Keep the pictures out of your copy. Transcribe the records below exactly.

[Source data]
-.-.-
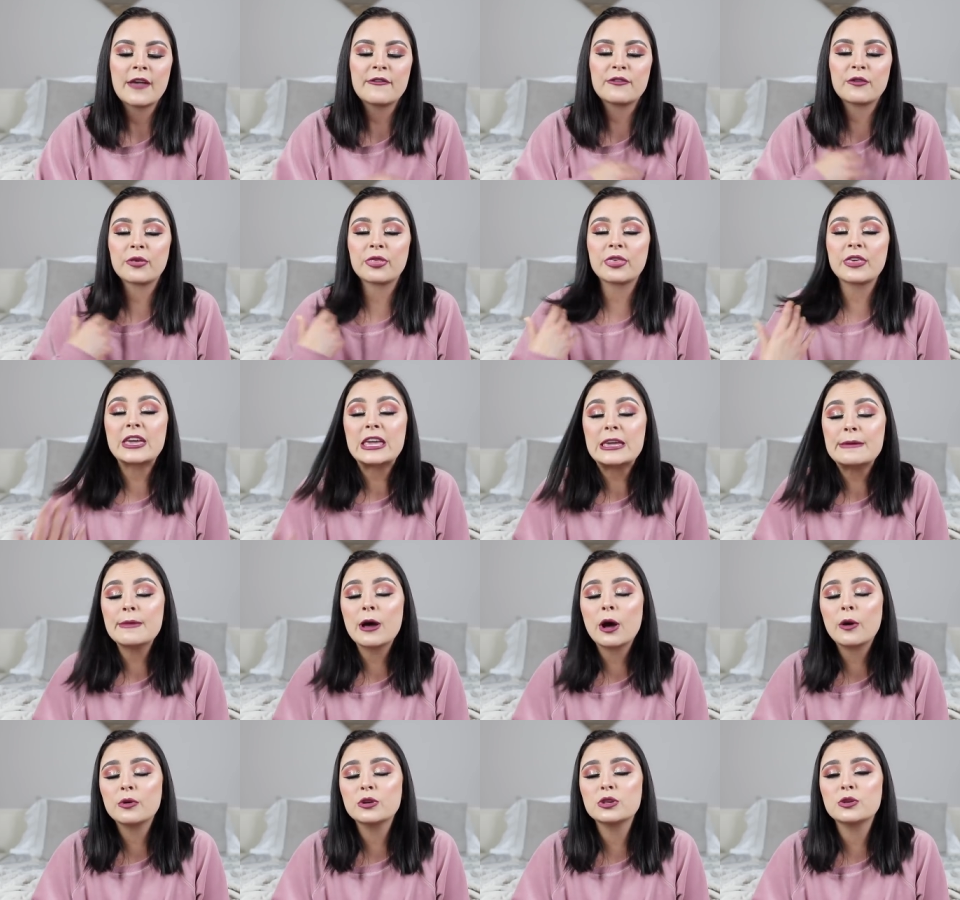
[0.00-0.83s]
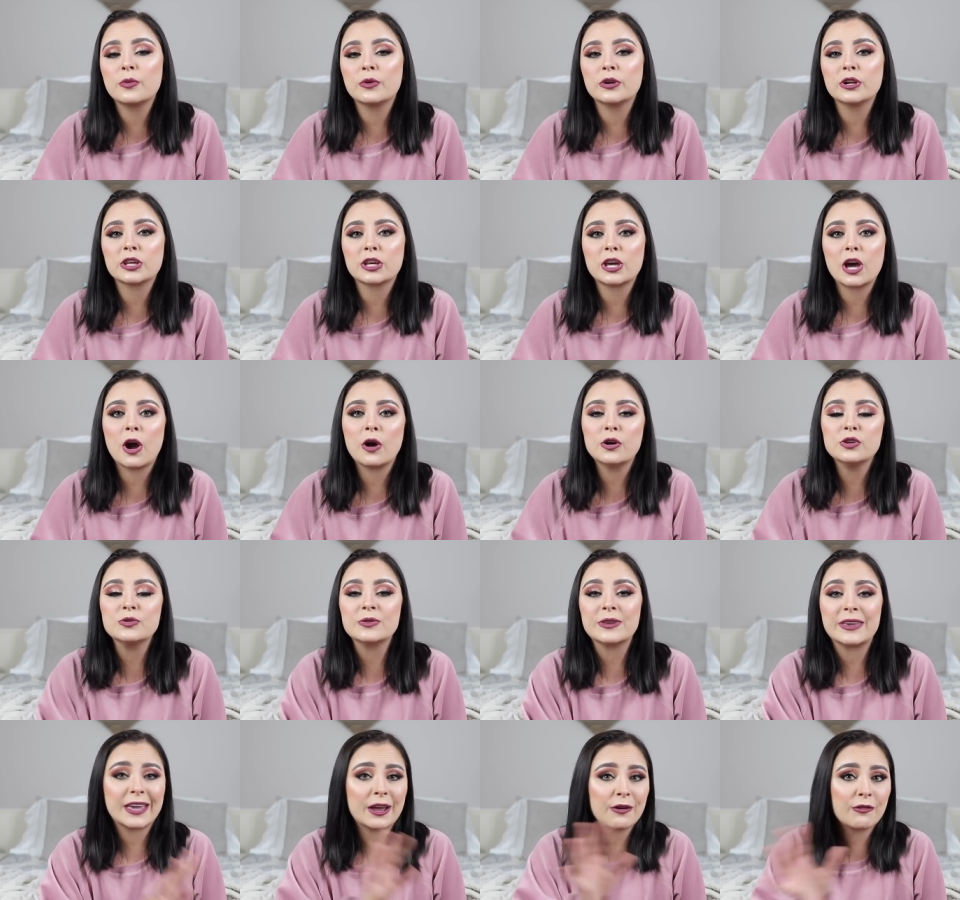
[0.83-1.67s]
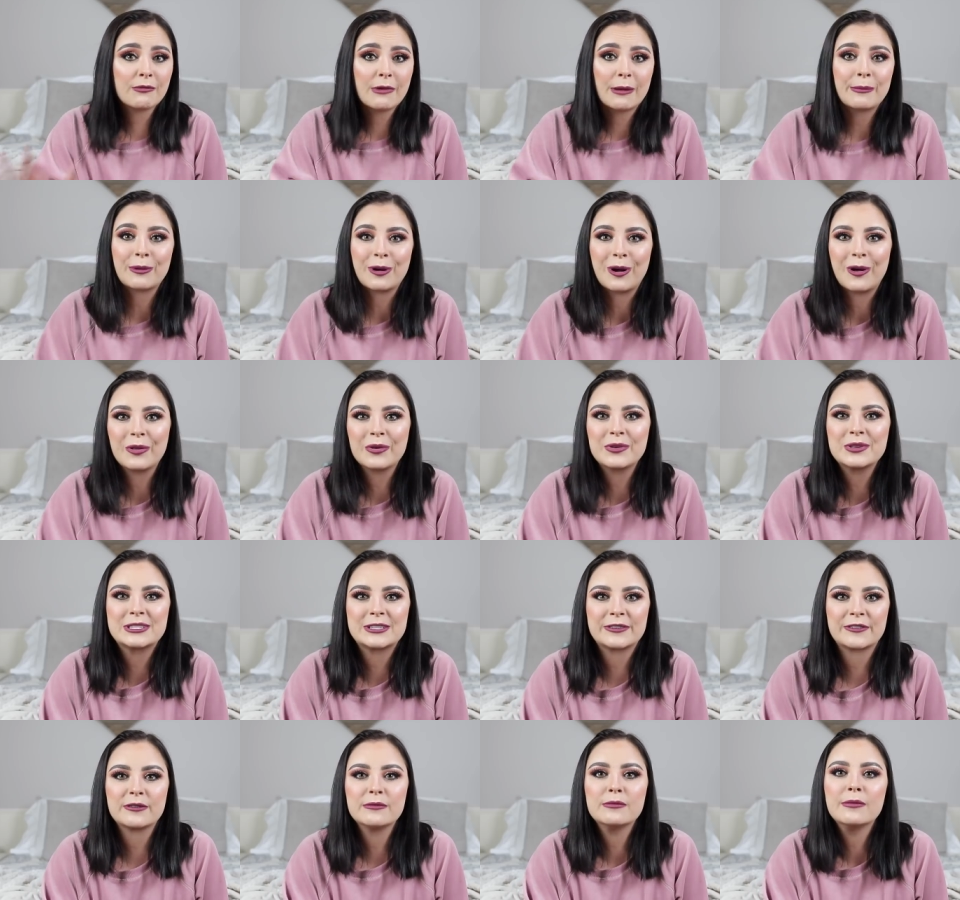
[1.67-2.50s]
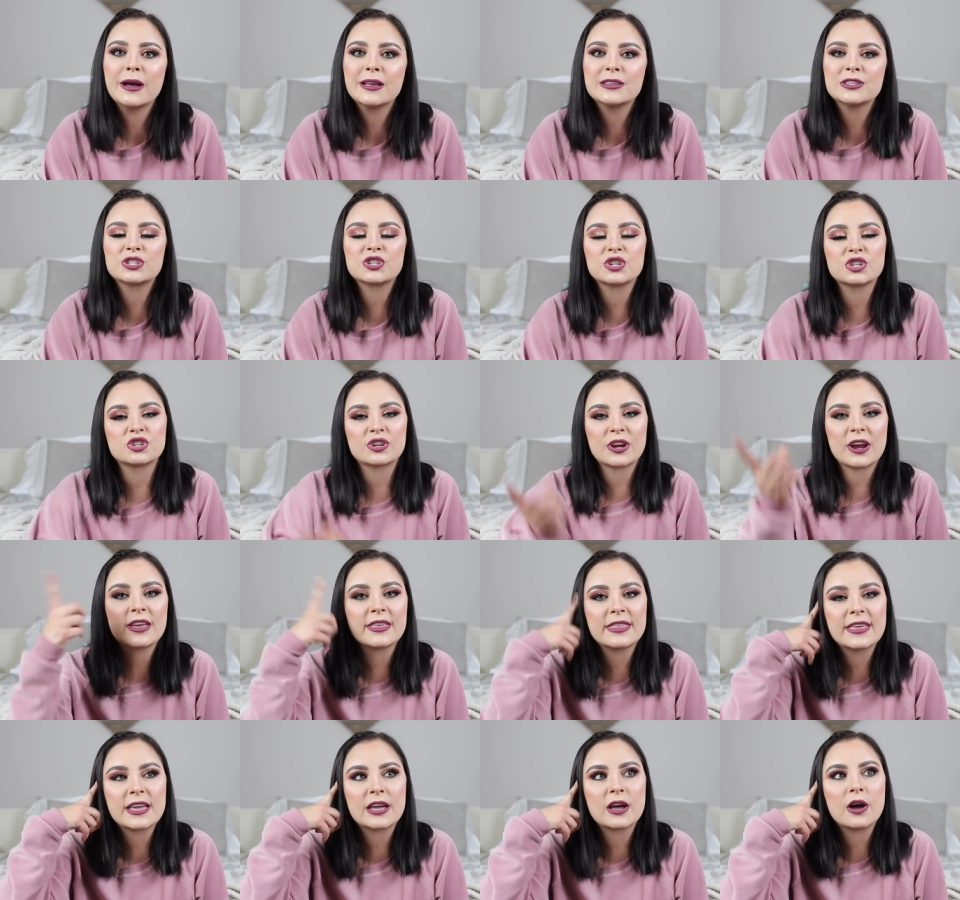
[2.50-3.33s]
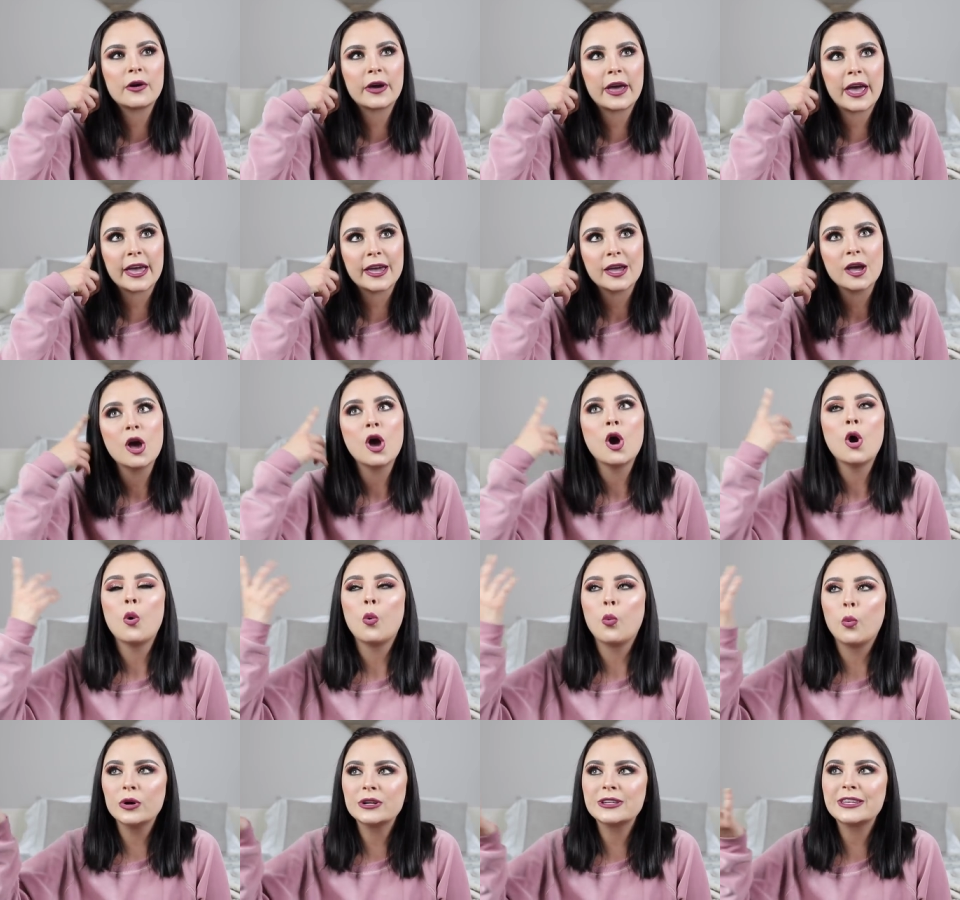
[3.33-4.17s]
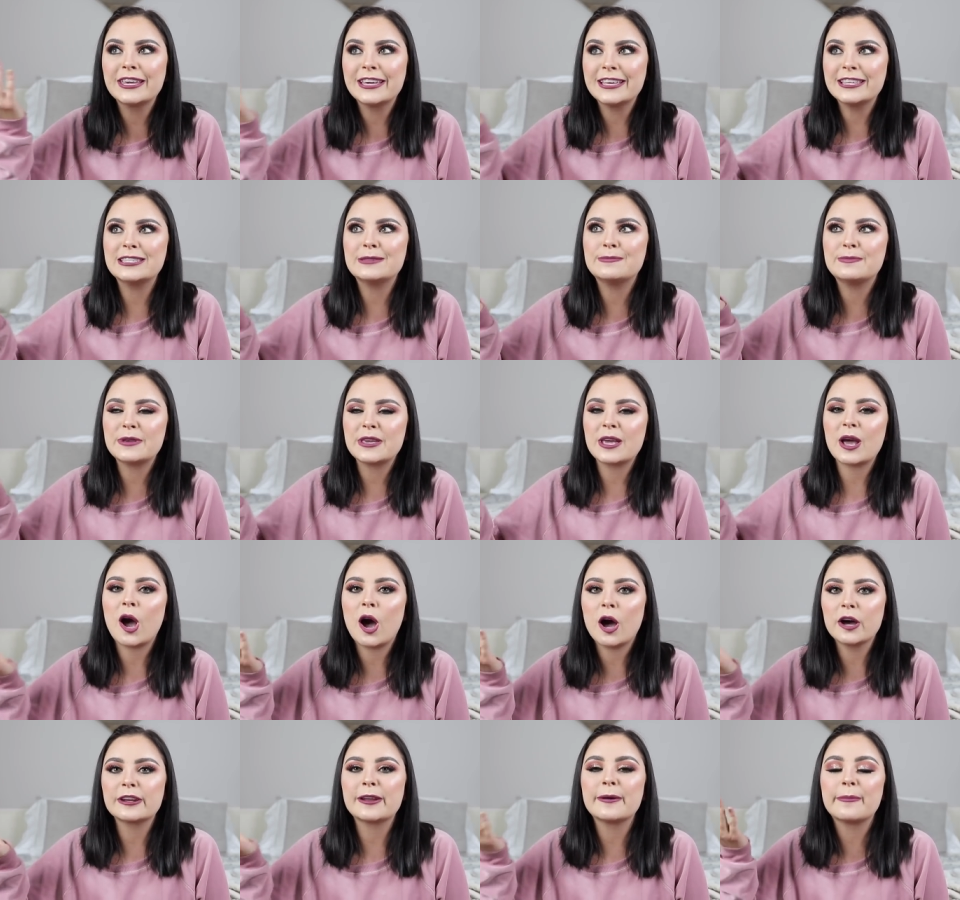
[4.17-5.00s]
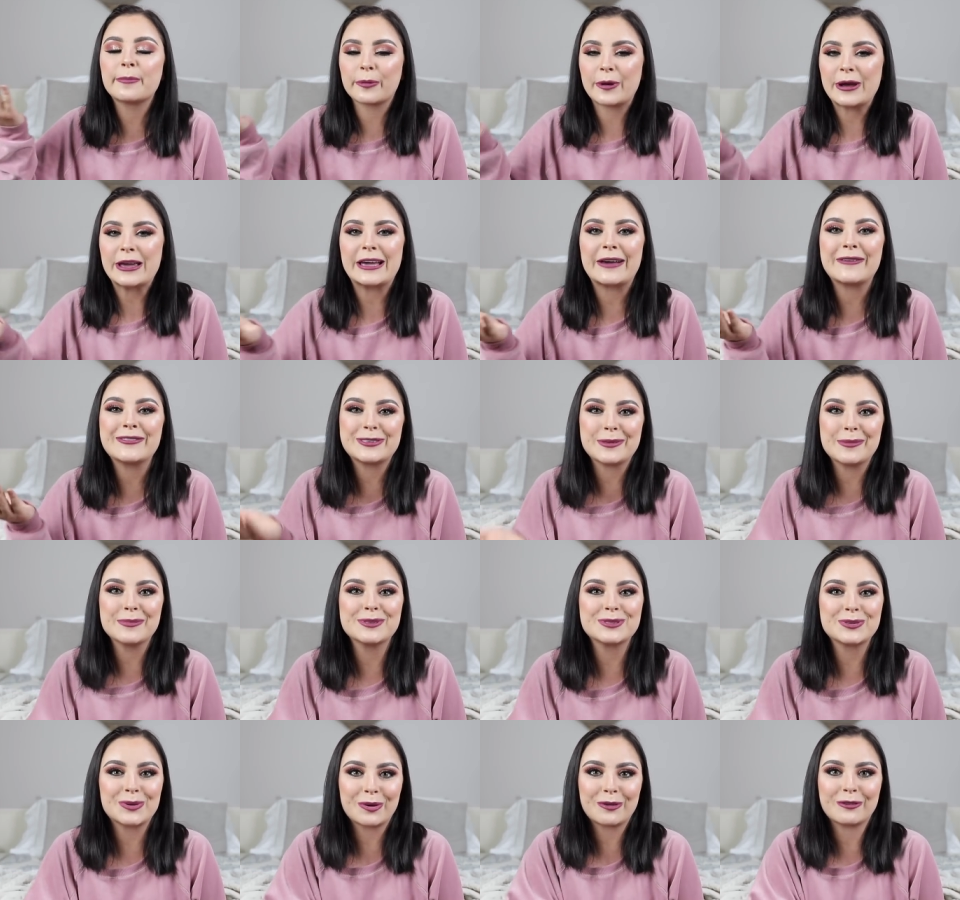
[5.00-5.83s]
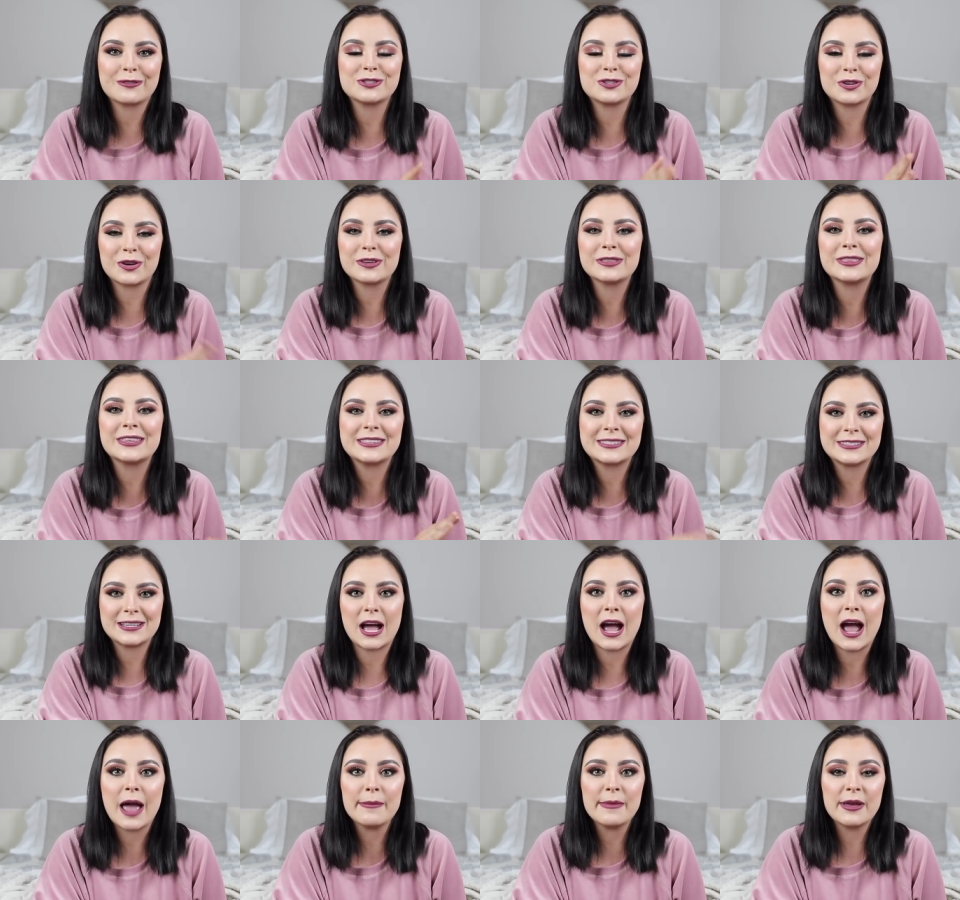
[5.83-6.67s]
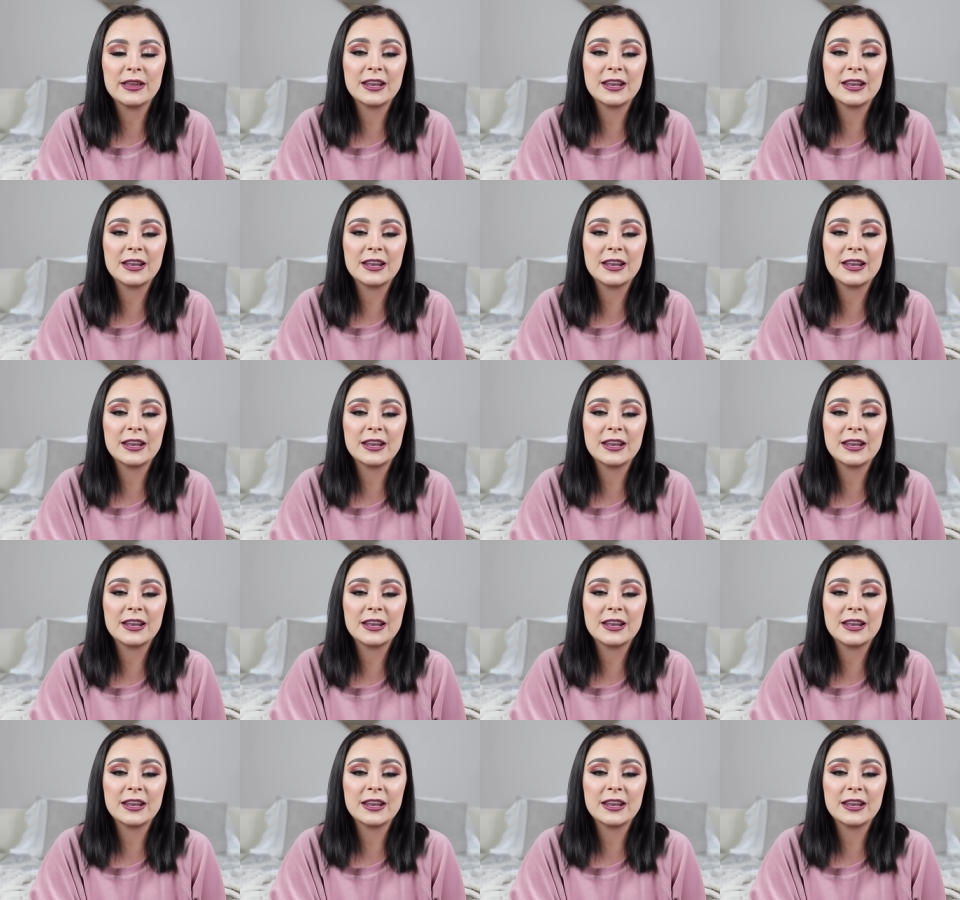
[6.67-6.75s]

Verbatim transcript: if you're thinking about when you want to go and you can't remember all those different months, just try to think, okay, would kids be on a break of some sort during this time?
-.-.-
_SOLUTION FOR THIS PROBLEM_
[0.00-0.83s]
[0.83-1.67s]
[1.67-2.50s]
[2.50-3.33s]
[3.33-4.17s]
[4.17-5.00s]
[5.00-5.83s]
[5.83-6.67s]
[6.67-6.75s]

Verbatim transcript: if you're thinking about when you want to go and you can't remember all those different months, just try to think, okay, would kids be on a break of some sort during this time?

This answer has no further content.